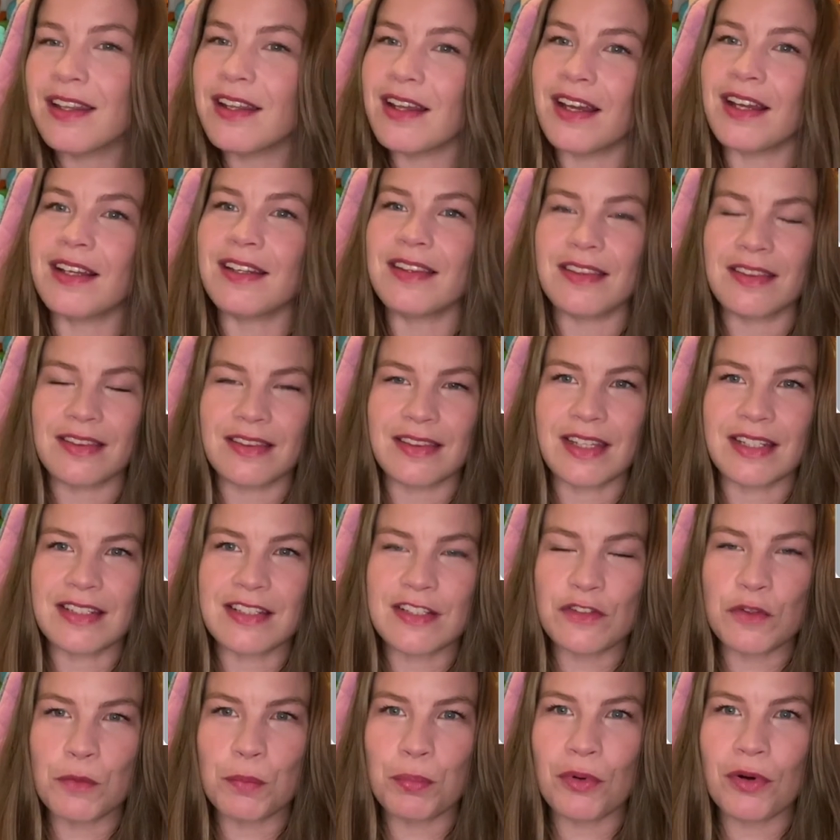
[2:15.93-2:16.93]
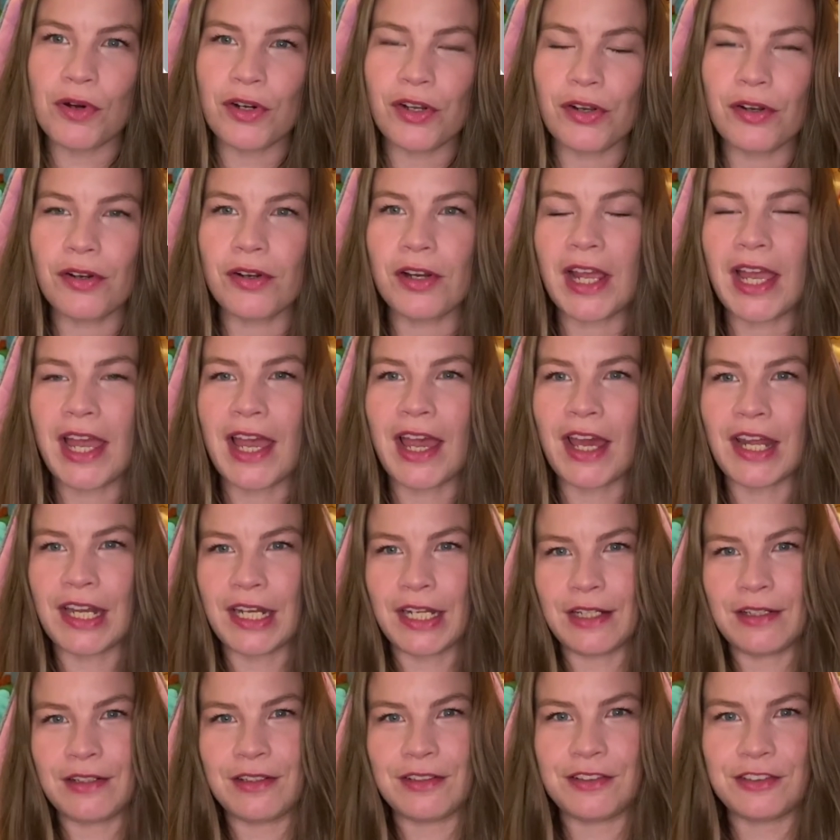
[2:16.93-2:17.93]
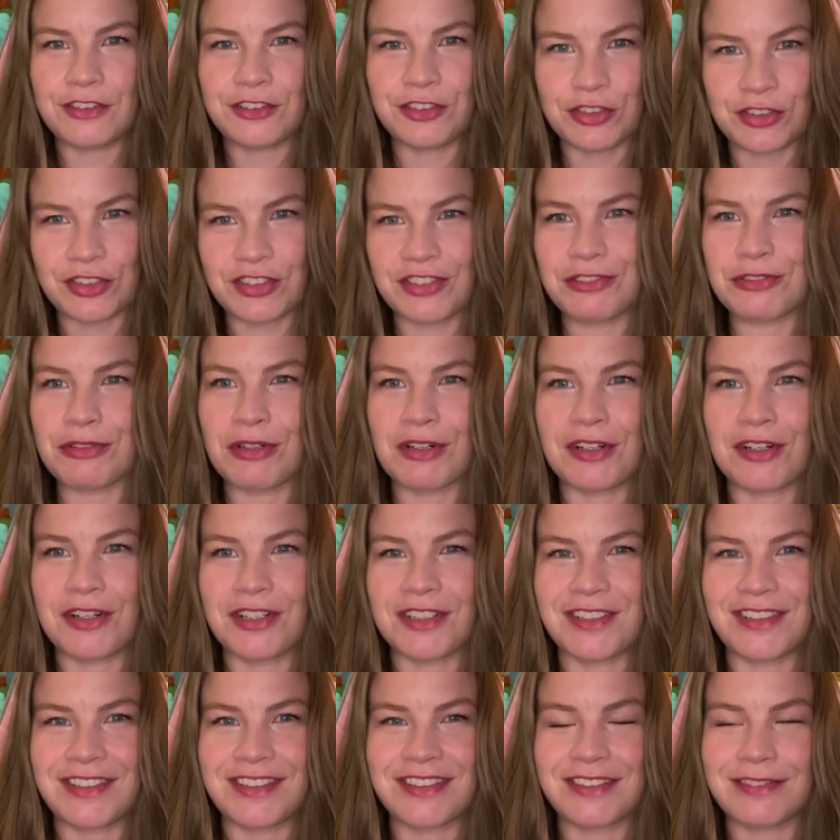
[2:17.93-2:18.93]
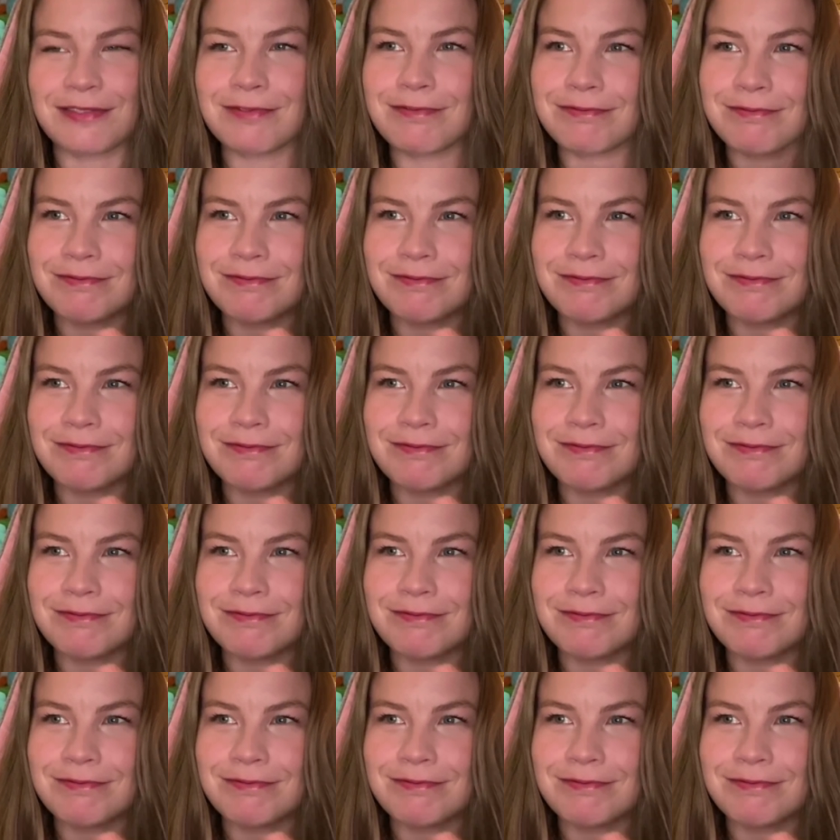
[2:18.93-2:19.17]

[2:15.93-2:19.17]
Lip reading: Like, that's a supporter, and it just draw cards.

:: Task instructions ::
Please reprint the whole listing exactly and omit its pictures.

:: Solution below ::
[2:15.93-2:16.93]
[2:16.93-2:17.93]
[2:17.93-2:18.93]
[2:18.93-2:19.17]

[2:15.93-2:19.17]
Lip reading: Like, that's a supporter, and it just draw cards.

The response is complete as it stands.